# Preprocessing Guide

Endgame's preprocessing module is built on Polars internally, but accepts pandas DataFrames, numpy arrays, and Polars DataFrames as input. All transformers follow the scikit-learn `fit`/`transform` API and are compatible with sklearn `Pipeline`. Output format mirrors the input format by default (`output_format='auto'`).

```python
import endgame as eg
import numpy as np
import pandas as pd
from endgame.preprocessing import SafeTargetEncoder, AutoBalancer
```

---

## Encoding

Categorical encoding transforms string or integer category columns into numeric representations that models can consume.
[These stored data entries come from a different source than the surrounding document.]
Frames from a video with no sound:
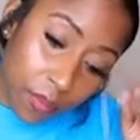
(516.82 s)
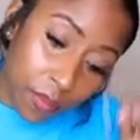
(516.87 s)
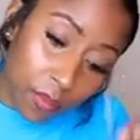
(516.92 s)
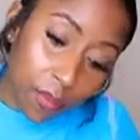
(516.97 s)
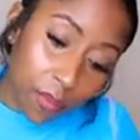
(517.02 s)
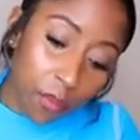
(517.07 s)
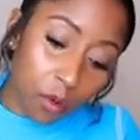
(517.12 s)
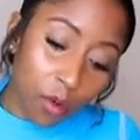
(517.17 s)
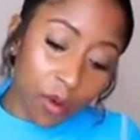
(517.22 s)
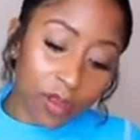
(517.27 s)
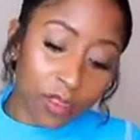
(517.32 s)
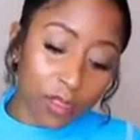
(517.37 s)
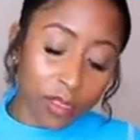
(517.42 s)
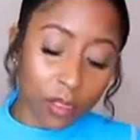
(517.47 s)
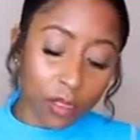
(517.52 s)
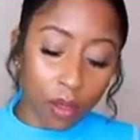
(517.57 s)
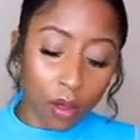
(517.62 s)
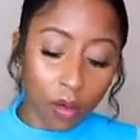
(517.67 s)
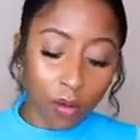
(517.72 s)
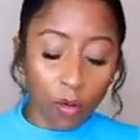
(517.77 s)
more
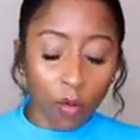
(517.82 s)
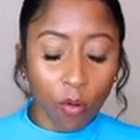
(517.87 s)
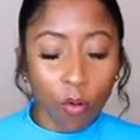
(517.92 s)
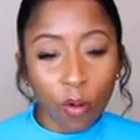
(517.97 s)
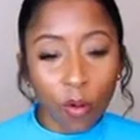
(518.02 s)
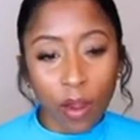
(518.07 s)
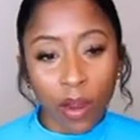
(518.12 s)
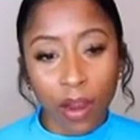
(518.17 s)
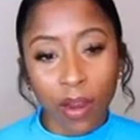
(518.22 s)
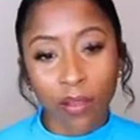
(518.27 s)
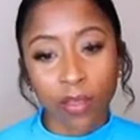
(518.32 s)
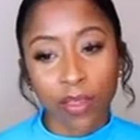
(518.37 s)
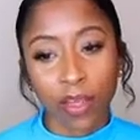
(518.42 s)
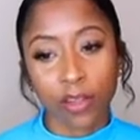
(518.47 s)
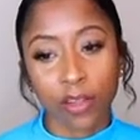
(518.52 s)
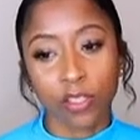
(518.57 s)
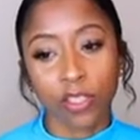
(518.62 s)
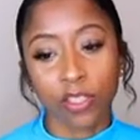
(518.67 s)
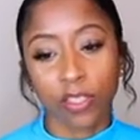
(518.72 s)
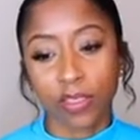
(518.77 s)
so, or
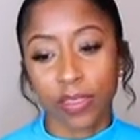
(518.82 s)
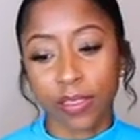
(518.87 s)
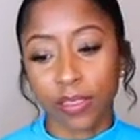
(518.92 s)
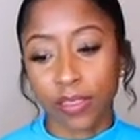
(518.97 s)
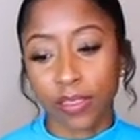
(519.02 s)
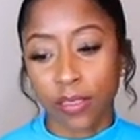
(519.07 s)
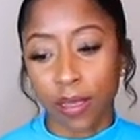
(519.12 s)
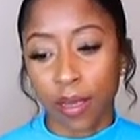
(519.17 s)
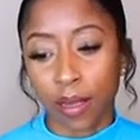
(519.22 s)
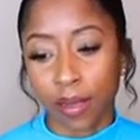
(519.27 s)
they're just,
Endgame provides four encoders covering the most common competition and production patterns.

### SafeTargetEncoder

Target encoding replaces each category with the mean target value for that category. The naive version leaks target information during training — `SafeTargetEncoder` prevents this via inner-fold cross-validation: each training sample's encoding is computed from the other folds only. An M-estimate smoothing term regularizes rare categories toward the global mean.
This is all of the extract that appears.